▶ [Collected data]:
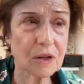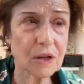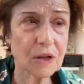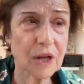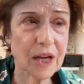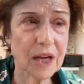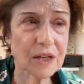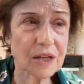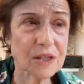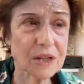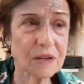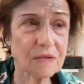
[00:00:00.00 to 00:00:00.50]

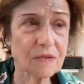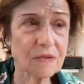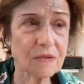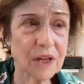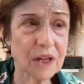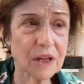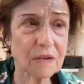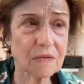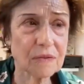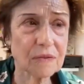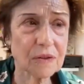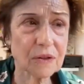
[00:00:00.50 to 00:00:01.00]

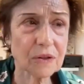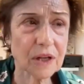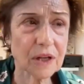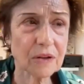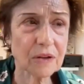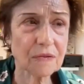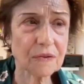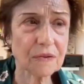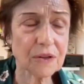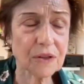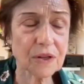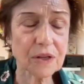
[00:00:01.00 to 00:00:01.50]
activity of
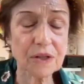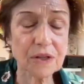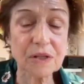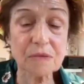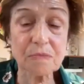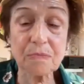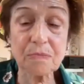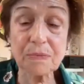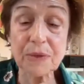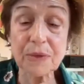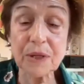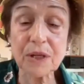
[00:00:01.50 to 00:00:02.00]
looking for these
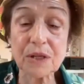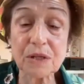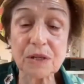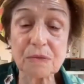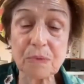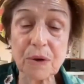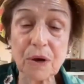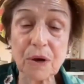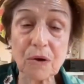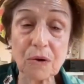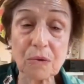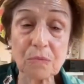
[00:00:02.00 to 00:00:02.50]

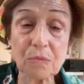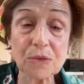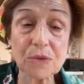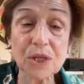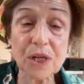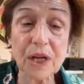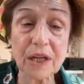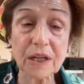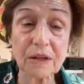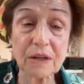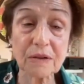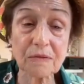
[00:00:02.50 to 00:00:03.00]
poems,
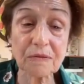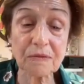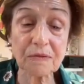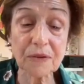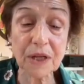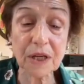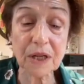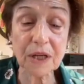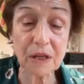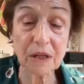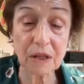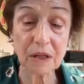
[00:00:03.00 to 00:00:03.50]
I could
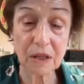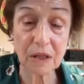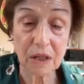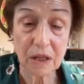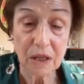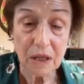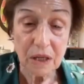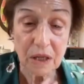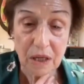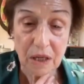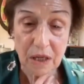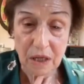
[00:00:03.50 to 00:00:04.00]
feel
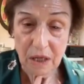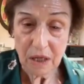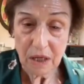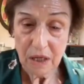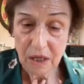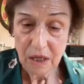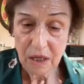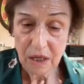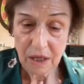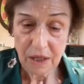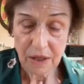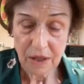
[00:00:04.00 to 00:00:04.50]

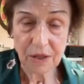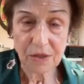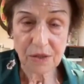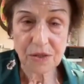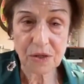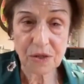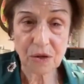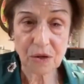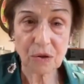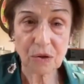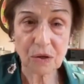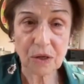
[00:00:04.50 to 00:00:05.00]

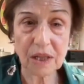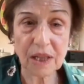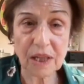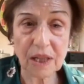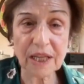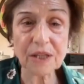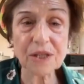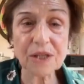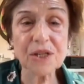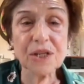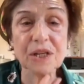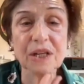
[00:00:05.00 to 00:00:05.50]
this old
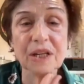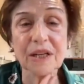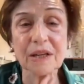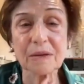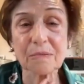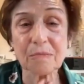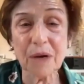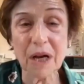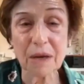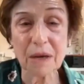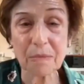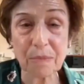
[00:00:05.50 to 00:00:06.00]
clenching
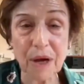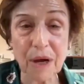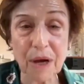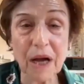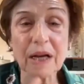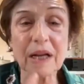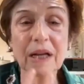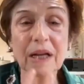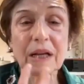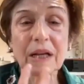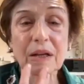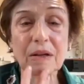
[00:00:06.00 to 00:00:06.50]
in my
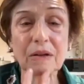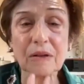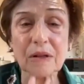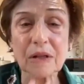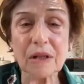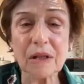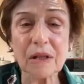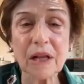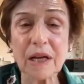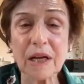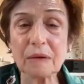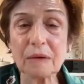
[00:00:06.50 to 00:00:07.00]
body,
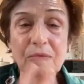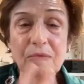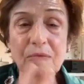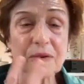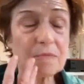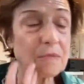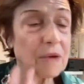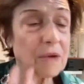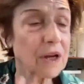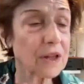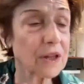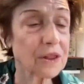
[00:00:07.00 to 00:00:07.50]
like
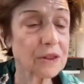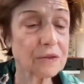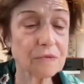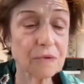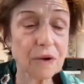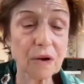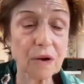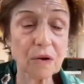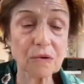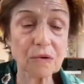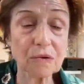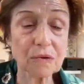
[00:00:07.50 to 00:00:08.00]
from my
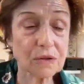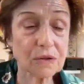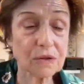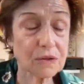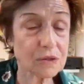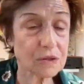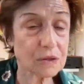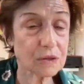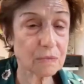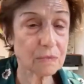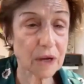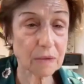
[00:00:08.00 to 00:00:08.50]
throat
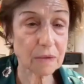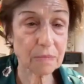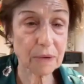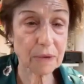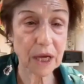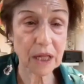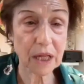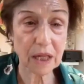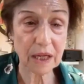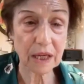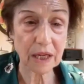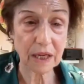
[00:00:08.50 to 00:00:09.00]
to my
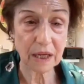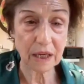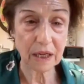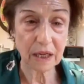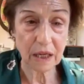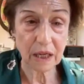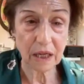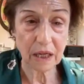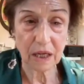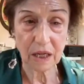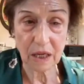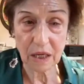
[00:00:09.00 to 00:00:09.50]
belly,
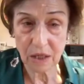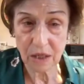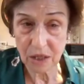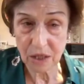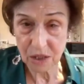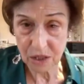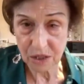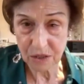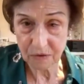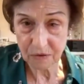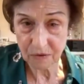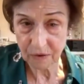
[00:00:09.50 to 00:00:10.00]
and
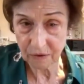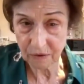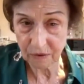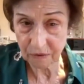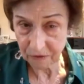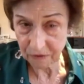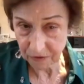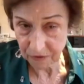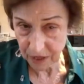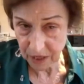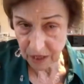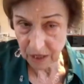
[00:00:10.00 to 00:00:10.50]
just
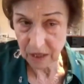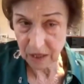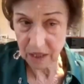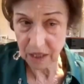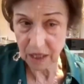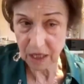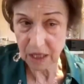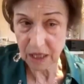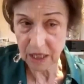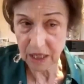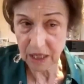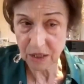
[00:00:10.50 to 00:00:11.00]
feel
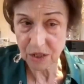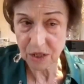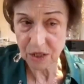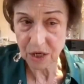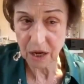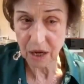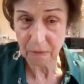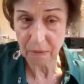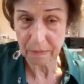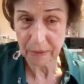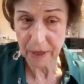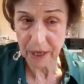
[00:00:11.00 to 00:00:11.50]
it clench
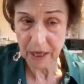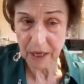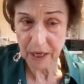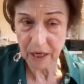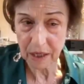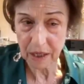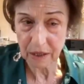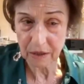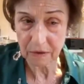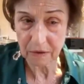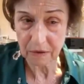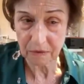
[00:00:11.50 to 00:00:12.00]
up, and
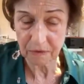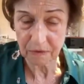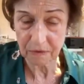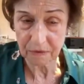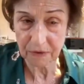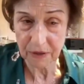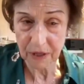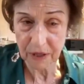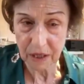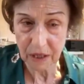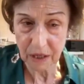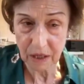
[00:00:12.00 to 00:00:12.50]
I could
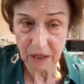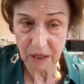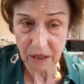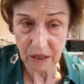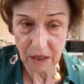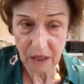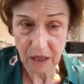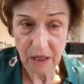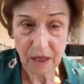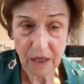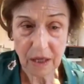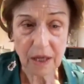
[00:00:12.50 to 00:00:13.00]

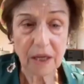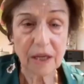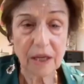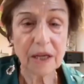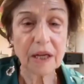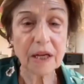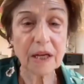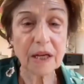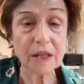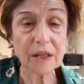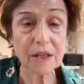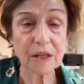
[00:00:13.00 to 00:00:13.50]
feel
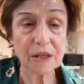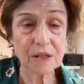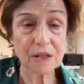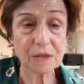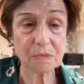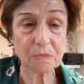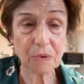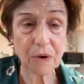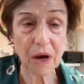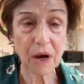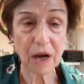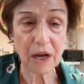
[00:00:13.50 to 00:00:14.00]
in this
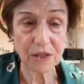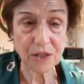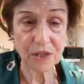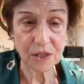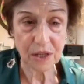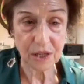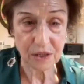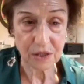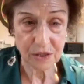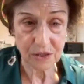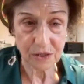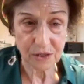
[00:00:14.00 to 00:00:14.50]

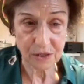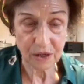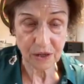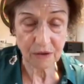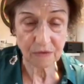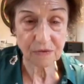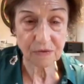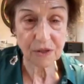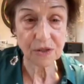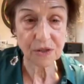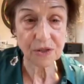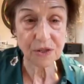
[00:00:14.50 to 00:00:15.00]
process
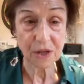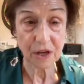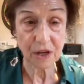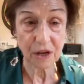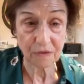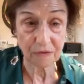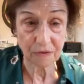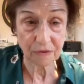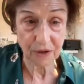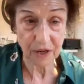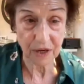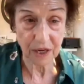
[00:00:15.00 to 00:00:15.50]
of
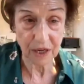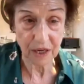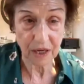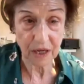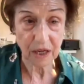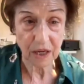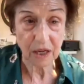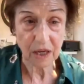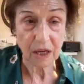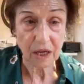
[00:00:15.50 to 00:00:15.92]
discovery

▶ [EXERCISE INSTRUCTIONS]: Please repeat the entries above exactly, leaving out any pictures.

▶ [OUTPUT BELOW]:
[00:00:00.00 to 00:00:00.50]

[00:00:00.50 to 00:00:01.00]

[00:00:01.00 to 00:00:01.50]
activity of
[00:00:01.50 to 00:00:02.00]
looking for these
[00:00:02.00 to 00:00:02.50]

[00:00:02.50 to 00:00:03.00]
poems,
[00:00:03.00 to 00:00:03.50]
I could
[00:00:03.50 to 00:00:04.00]
feel
[00:00:04.00 to 00:00:04.50]

[00:00:04.50 to 00:00:05.00]

[00:00:05.00 to 00:00:05.50]
this old
[00:00:05.50 to 00:00:06.00]
clenching
[00:00:06.00 to 00:00:06.50]
in my
[00:00:06.50 to 00:00:07.00]
body,
[00:00:07.00 to 00:00:07.50]
like
[00:00:07.50 to 00:00:08.00]
from my
[00:00:08.00 to 00:00:08.50]
throat
[00:00:08.50 to 00:00:09.00]
to my
[00:00:09.00 to 00:00:09.50]
belly,
[00:00:09.50 to 00:00:10.00]
and
[00:00:10.00 to 00:00:10.50]
just
[00:00:10.50 to 00:00:11.00]
feel
[00:00:11.00 to 00:00:11.50]
it clench
[00:00:11.50 to 00:00:12.00]
up, and
[00:00:12.00 to 00:00:12.50]
I could
[00:00:12.50 to 00:00:13.00]

[00:00:13.00 to 00:00:13.50]
feel
[00:00:13.50 to 00:00:14.00]
in this
[00:00:14.00 to 00:00:14.50]

[00:00:14.50 to 00:00:15.00]
process
[00:00:15.00 to 00:00:15.50]
of
[00:00:15.50 to 00:00:15.92]
discovery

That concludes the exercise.